Hi
When exporting a model trained with QAT enabled, do I need to set cal_image_dir to export task command?
Make sure you have trained a QAT model. If it is, it is not needed.
When exporting a model that was trained with QAT enabled, the tensor scale factors to calibrate the activations are peeled out of the model and serialized to a TensorRT-readable cache file defined by the
cal_cache_file
argument.
Sorry, I read documentations but I did not understand differences between --cal_cache_file and --cal_data_file.
Also I have 2 more questions:
1- when we use --engine_file, it means that tensorRt engine generated during export? Because tlt-convert generates trt engine file.
2-When we set --force_ptq, also need cal_image_dir,
–cal_cache_file and --cal_data_file?
–cal_cache_file is the calibration cache file, i.e. cal.bin
. This is the output we need to use for deployment.
–cal_data_file is the calibration tensorfile from the training data. Usually it looks like calibration.tensor.

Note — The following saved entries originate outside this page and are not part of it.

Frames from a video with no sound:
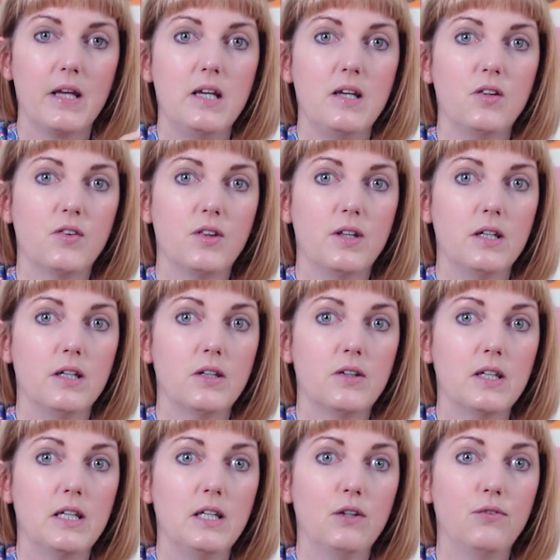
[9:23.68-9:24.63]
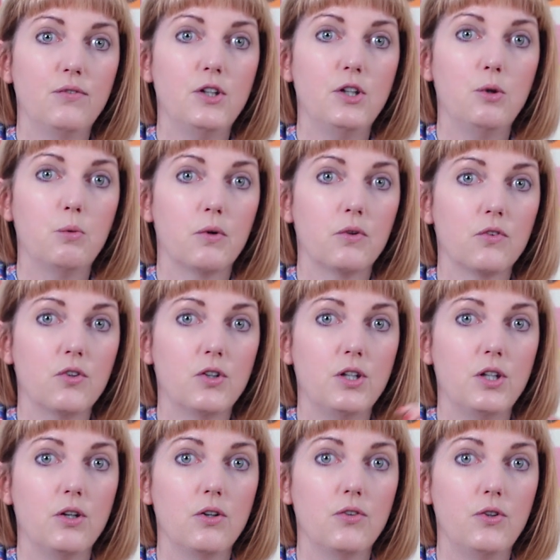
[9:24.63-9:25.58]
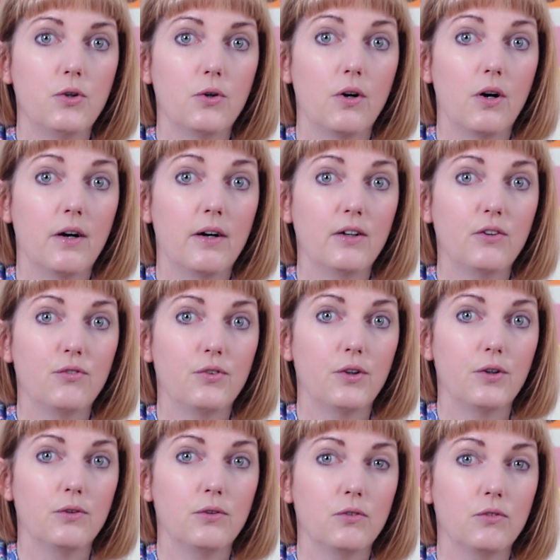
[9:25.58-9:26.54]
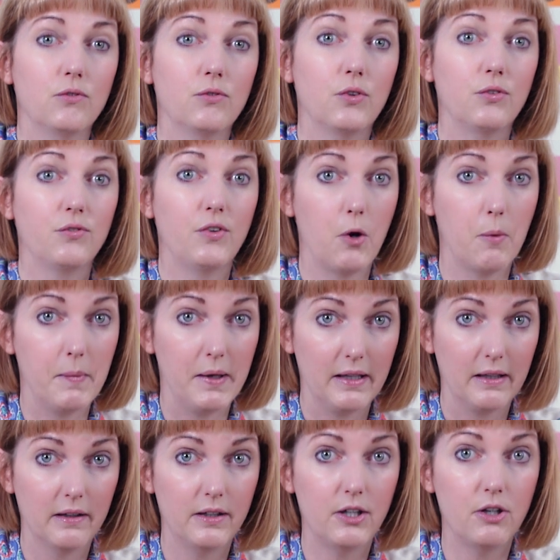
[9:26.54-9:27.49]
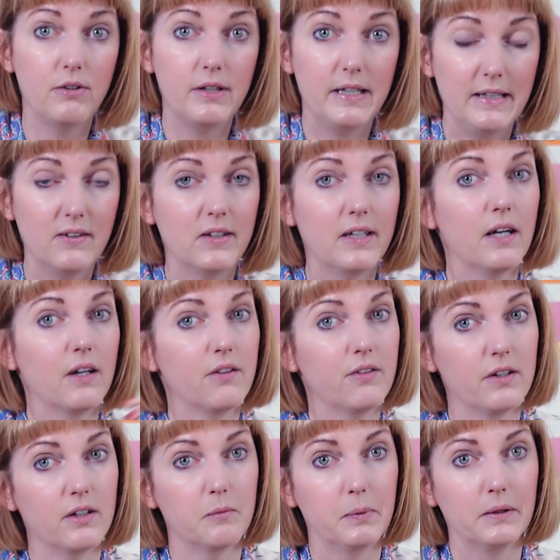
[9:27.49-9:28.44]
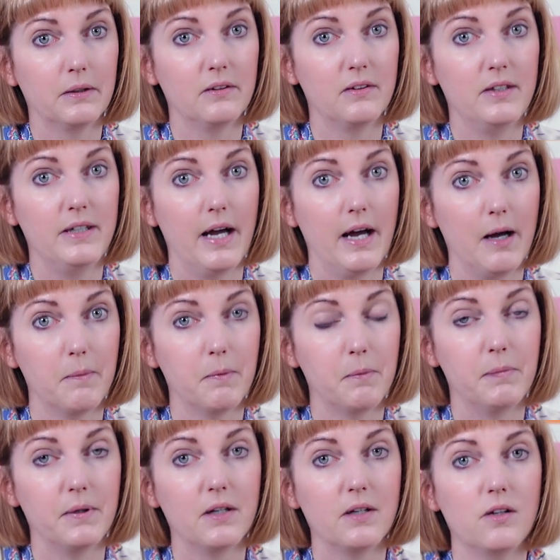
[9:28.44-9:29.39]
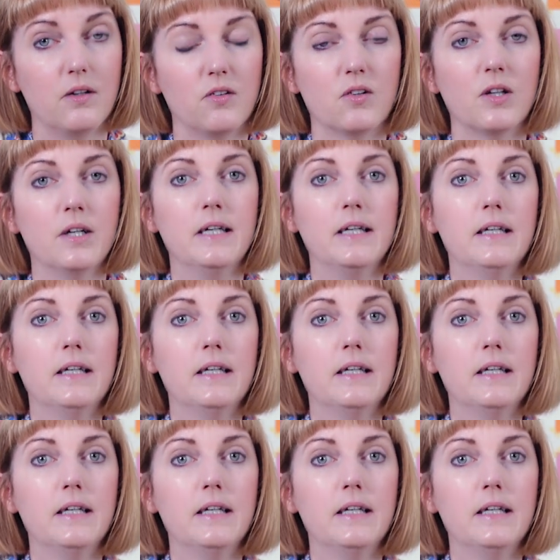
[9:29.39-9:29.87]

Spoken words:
is that if you want to use your iPhone for filming, you need to get a third-party app, because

Usually this file is not needed during deployment.
Some networks can also generate trt engine when run “export”. In all networks, the “tlt-converter” can generate the trt engine.

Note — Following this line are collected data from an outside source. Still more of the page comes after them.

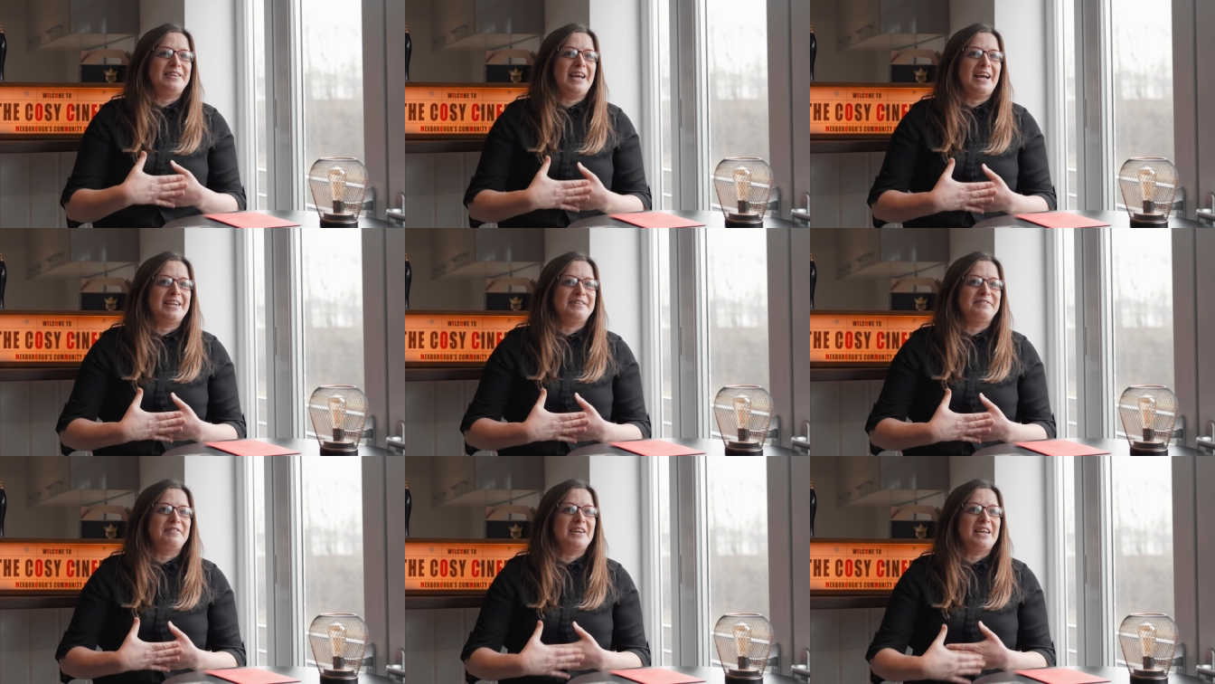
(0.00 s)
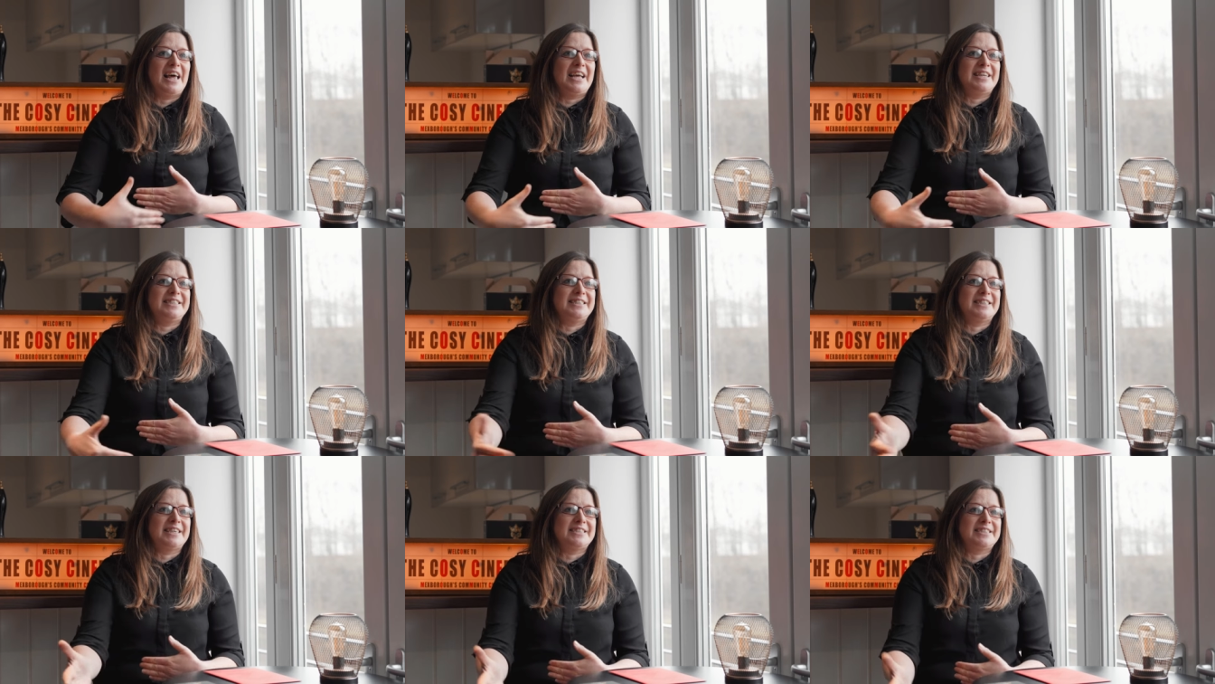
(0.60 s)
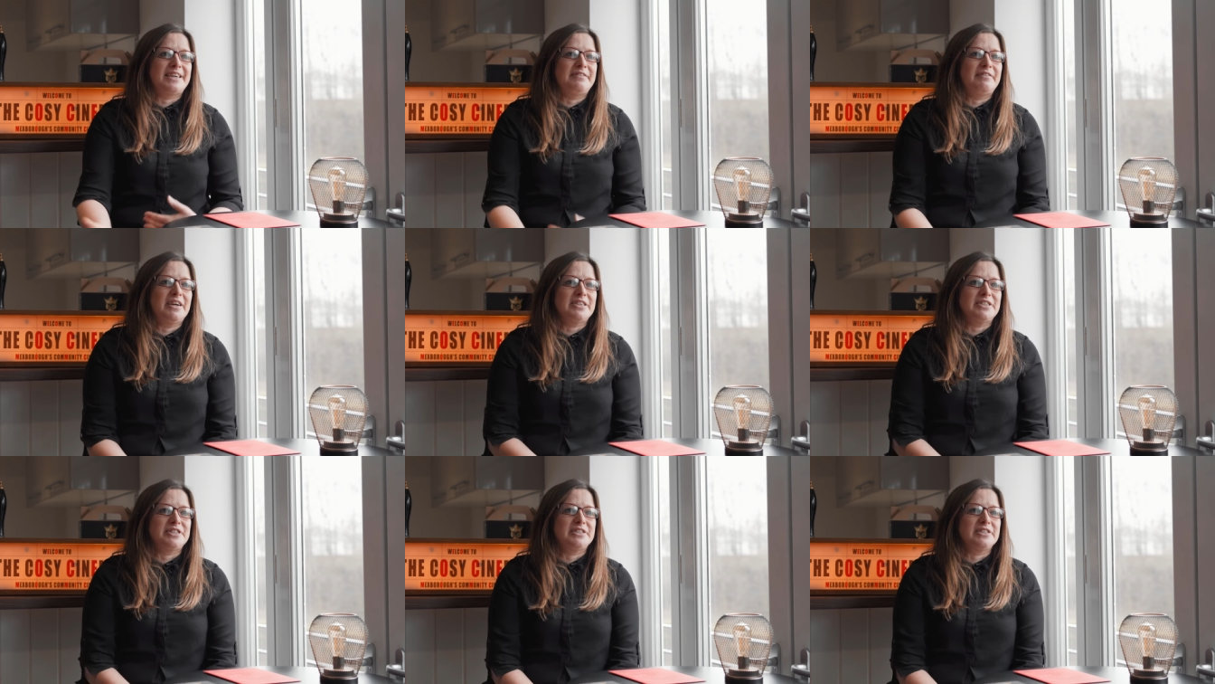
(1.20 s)
kind of led in that
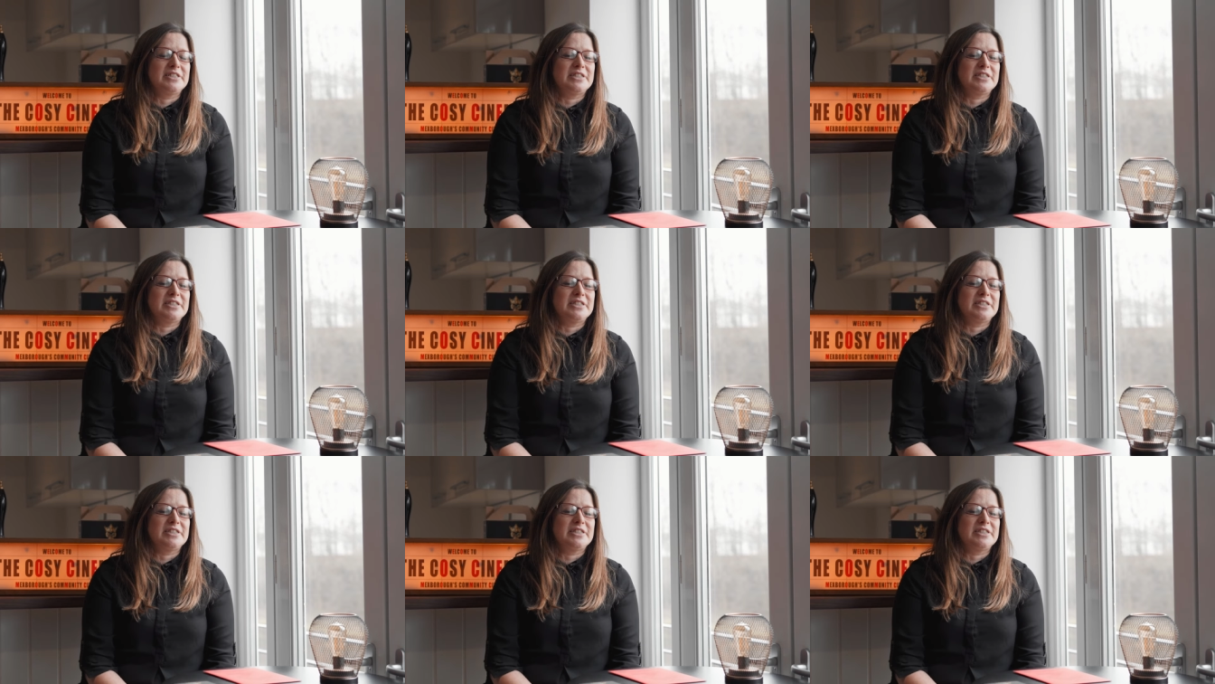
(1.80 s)
direction.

The model generated using the
tlt-export
command used earlier is not compatible for deployment on INT8 mode in the DLA. To deploy this model with the DLA, you must generate the calibration cache file using PTQ on the QAT-trained .tlt model file. You can do this by setting theforce_ptq
flag over the command line when runningtlt-export
.
Need to set –-cal_cache_file , this is the cal.bin which we need.
Thank you so much
Hi Morganh. @Morganh
I have 1 more question about this topic.
1-When export models that are trained without QAT,
And set --cal_image_dir, --cal_data_file and
–cal_cache_file, and also generate trt.engine, is post training quantization actually done?
What is the difference with the time when we set
–force_ptq in export and generate the engine?
Thank you.
- Yes.
- force_ptq is a flag to force post training quantization using TensorRT for a QAT trained model. This is required if the inference platform is a Jetson with a DLA.
This topic was automatically closed 60 days after the last reply. New replies are no longer allowed.